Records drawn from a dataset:
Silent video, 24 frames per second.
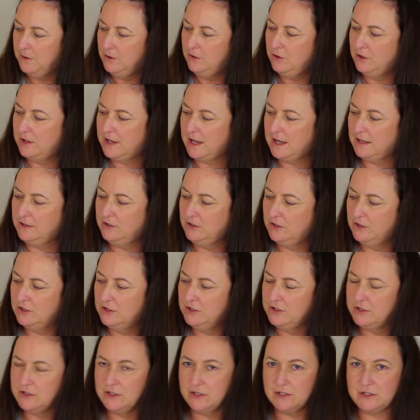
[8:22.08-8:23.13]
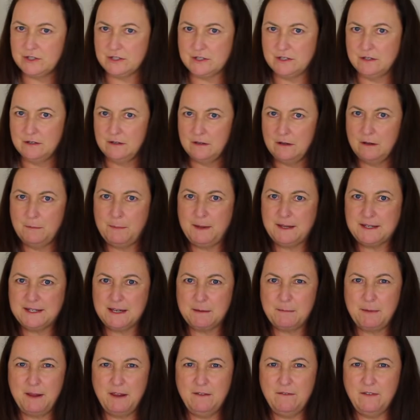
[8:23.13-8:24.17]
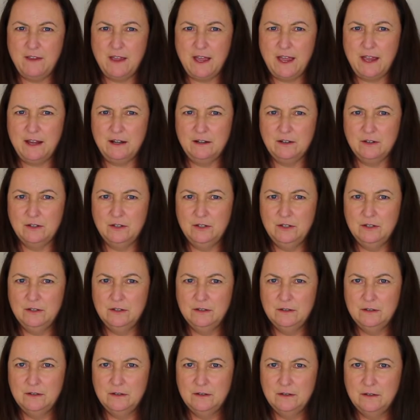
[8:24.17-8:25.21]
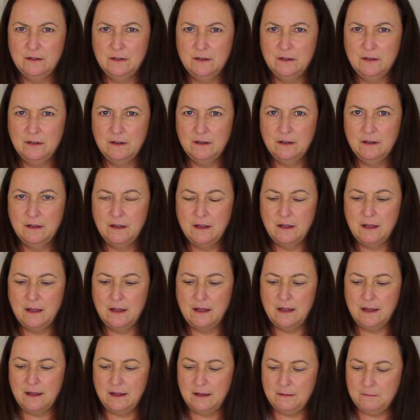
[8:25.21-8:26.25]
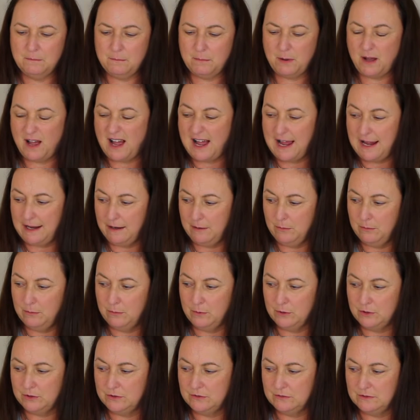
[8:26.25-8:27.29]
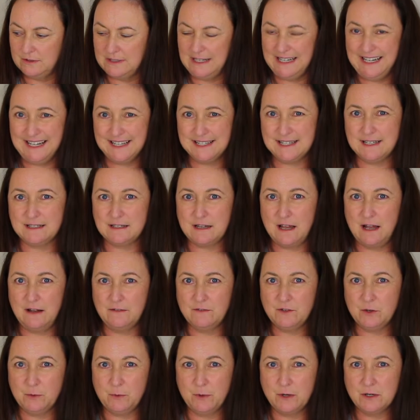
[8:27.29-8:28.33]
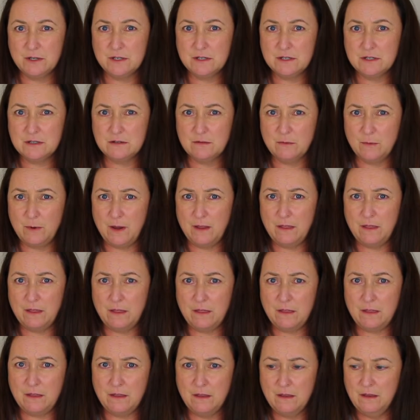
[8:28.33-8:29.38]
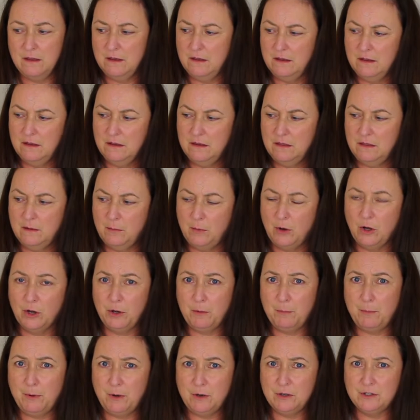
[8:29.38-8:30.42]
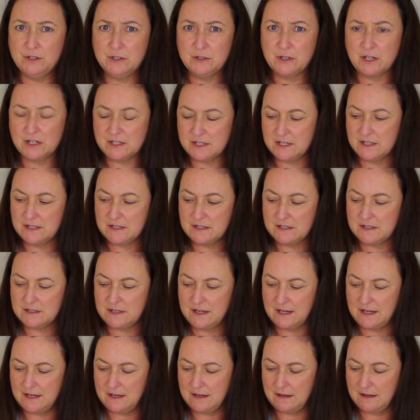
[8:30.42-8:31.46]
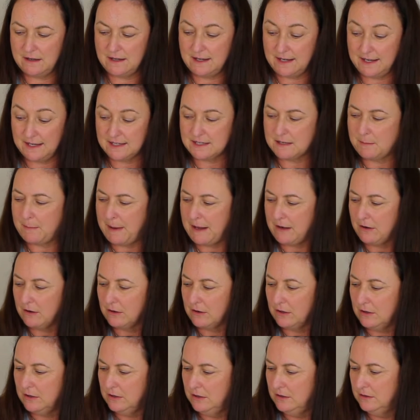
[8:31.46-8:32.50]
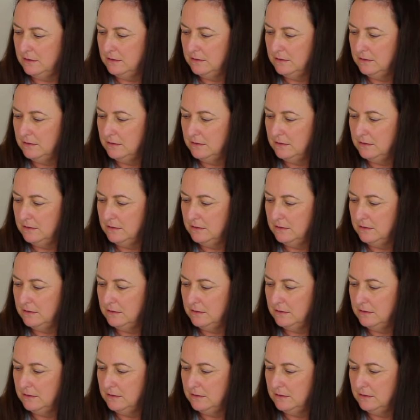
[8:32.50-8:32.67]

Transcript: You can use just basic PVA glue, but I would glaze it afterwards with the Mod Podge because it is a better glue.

What is being asked
What you return must match the entries above exactly, apart from the pictures, which are left out.

Written solution
Silent video, 24 frames per second.
[8:22.08-8:23.13]
[8:23.13-8:24.17]
[8:24.17-8:25.21]
[8:25.21-8:26.25]
[8:26.25-8:27.29]
[8:27.29-8:28.33]
[8:28.33-8:29.38]
[8:29.38-8:30.42]
[8:30.42-8:31.46]
[8:31.46-8:32.50]
[8:32.50-8:32.67]

Transcript: You can use just basic PVA glue, but I would glaze it afterwards with the Mod Podge because it is a better glue.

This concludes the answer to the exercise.